My efforts were fruitful; after e-mailing her to explain my interest in volunteering for Pro Mujer, she was kindly put me in touch with the right people within the organization and before I knew it, I was on a Skype interview with the managers of the Peru office terrified that my Spanish would be less than satisfactory and that my pyjama bottoms would somehow be visible on the webcam.  The stars all seemed to align on this one because within a week I had received correspondence from Pro Mujer accepting me as finance intern for two months.  I was ecstatic!  Not only did I secure my first opportunity in the microfinance industry, but I finally used my networking skills with success and without feeling insincere afterward.

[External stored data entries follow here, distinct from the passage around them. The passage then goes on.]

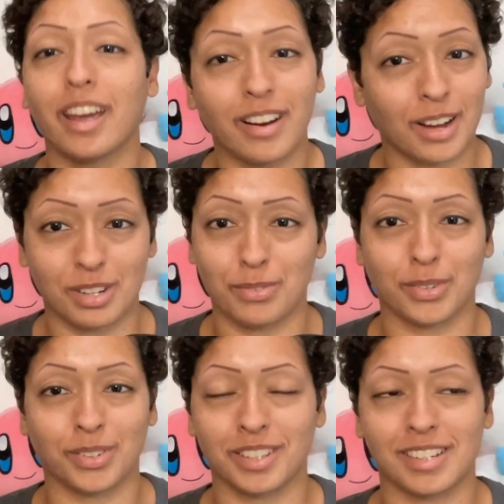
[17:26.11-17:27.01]
how
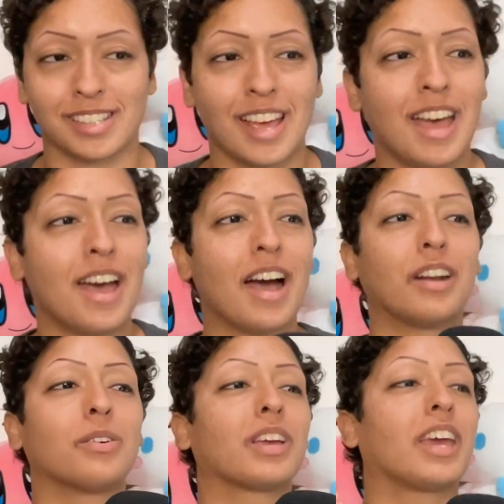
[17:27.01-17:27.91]
difficult it is. I
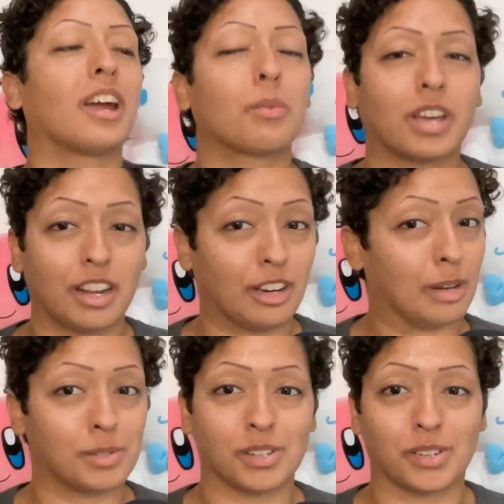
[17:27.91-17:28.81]
don't care what kind of
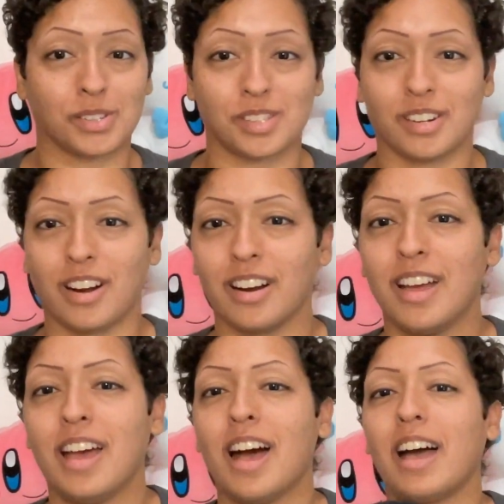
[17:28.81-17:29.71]
obstacles there are.
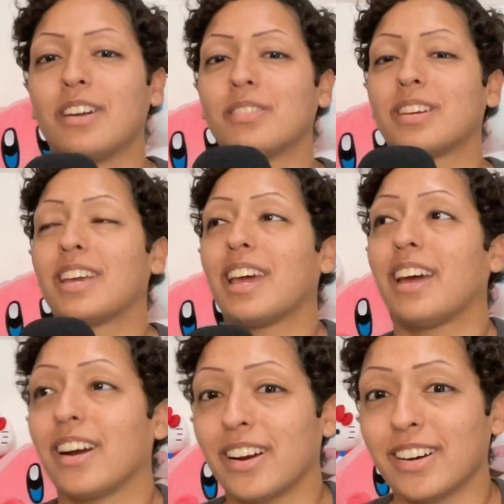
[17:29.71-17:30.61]
I don't
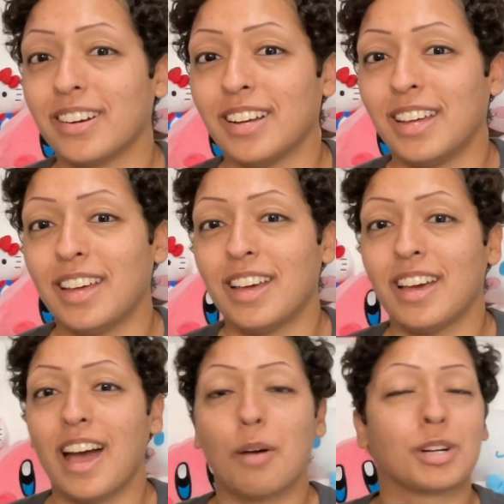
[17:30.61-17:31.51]
care
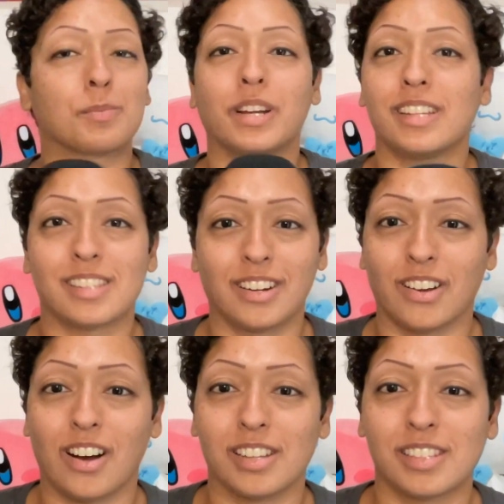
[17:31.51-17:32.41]
how much money it's going to
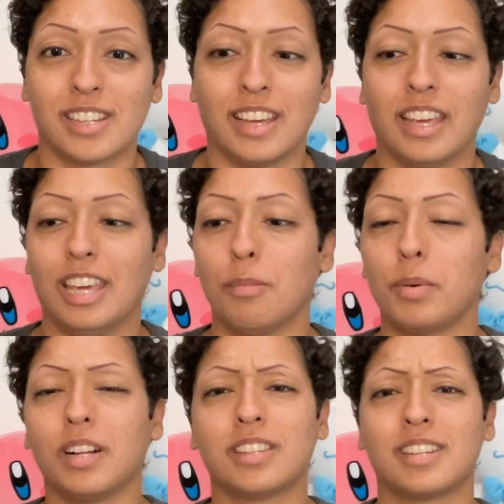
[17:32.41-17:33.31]
cost. He
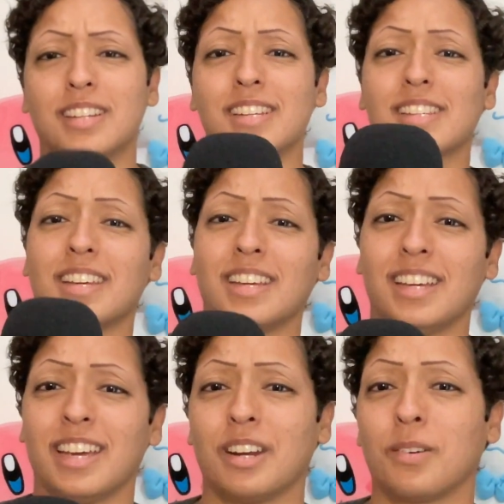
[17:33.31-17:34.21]
built
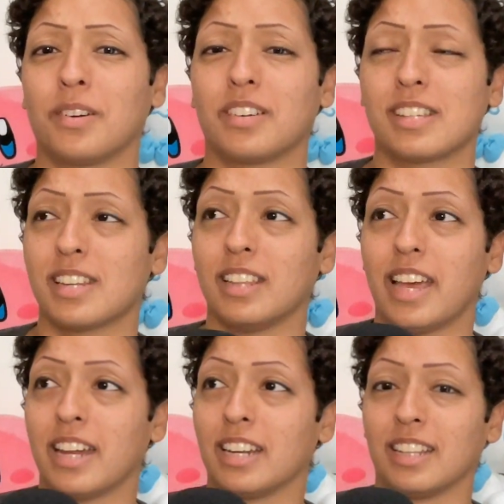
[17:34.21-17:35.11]

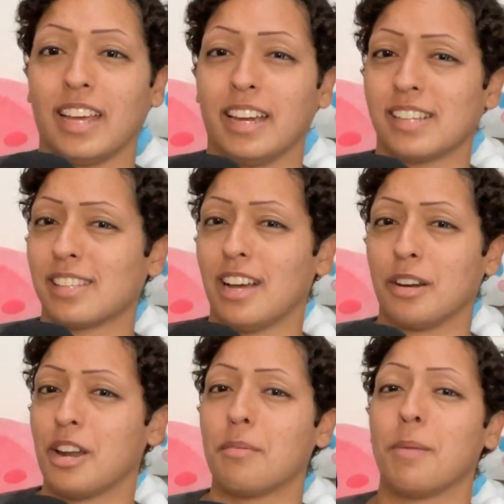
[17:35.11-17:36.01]
Disneyland in like
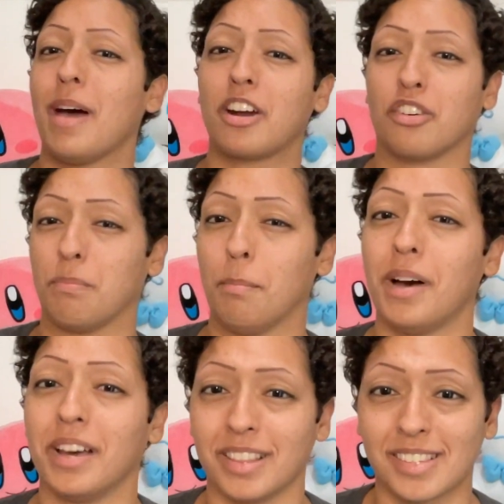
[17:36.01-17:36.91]
a matter of
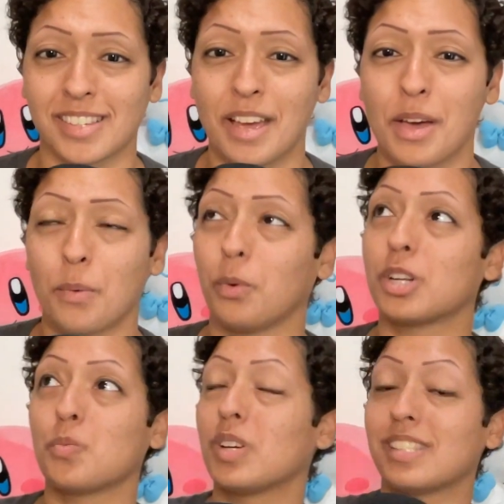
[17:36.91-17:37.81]
months, which
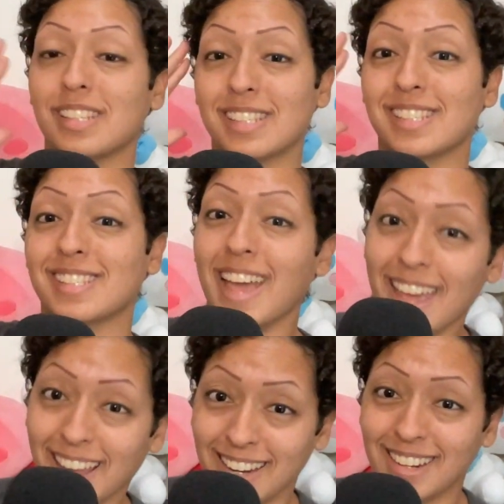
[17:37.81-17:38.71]
was
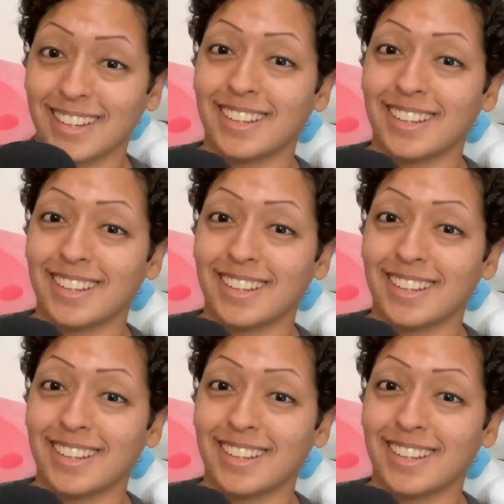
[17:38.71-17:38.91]
insane.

Now I find myself one week into my stay in Puno and it feels nice to settle to be settled in a place, even if for a short time, while engaging in an activity that is more purposeful than being a lady of leisure all day.  I think the biggest takeaway from this experience thus far occurred when I realized that the benefits of a career break to your motivation are real.  My boss informed me that I was to prepare due diligence documentation and join him on a conference call with one of the organization’s financiers.  For the first time since I can remember, I got a little sparkle in my eye at the mention of the words, “due diligence” and “conference call.”


11 thoughts on “How I Ended up in Puno, Peru

  1. You rock, Lisa! I am so happy for you (and so proud!) that you are following your gut. We only live once (apparently – I guess that depends on who you talk to) and you are living it up. Something truly great must be happening in your life to be even remotely excited by words “conference call”. Can’t wait to hear more about Peru!

    1. Thanks Allison! Your support means a lot to me and I’m so glad this is an experience we share and can spend countless hours in our rocking chairs reflecting on someday!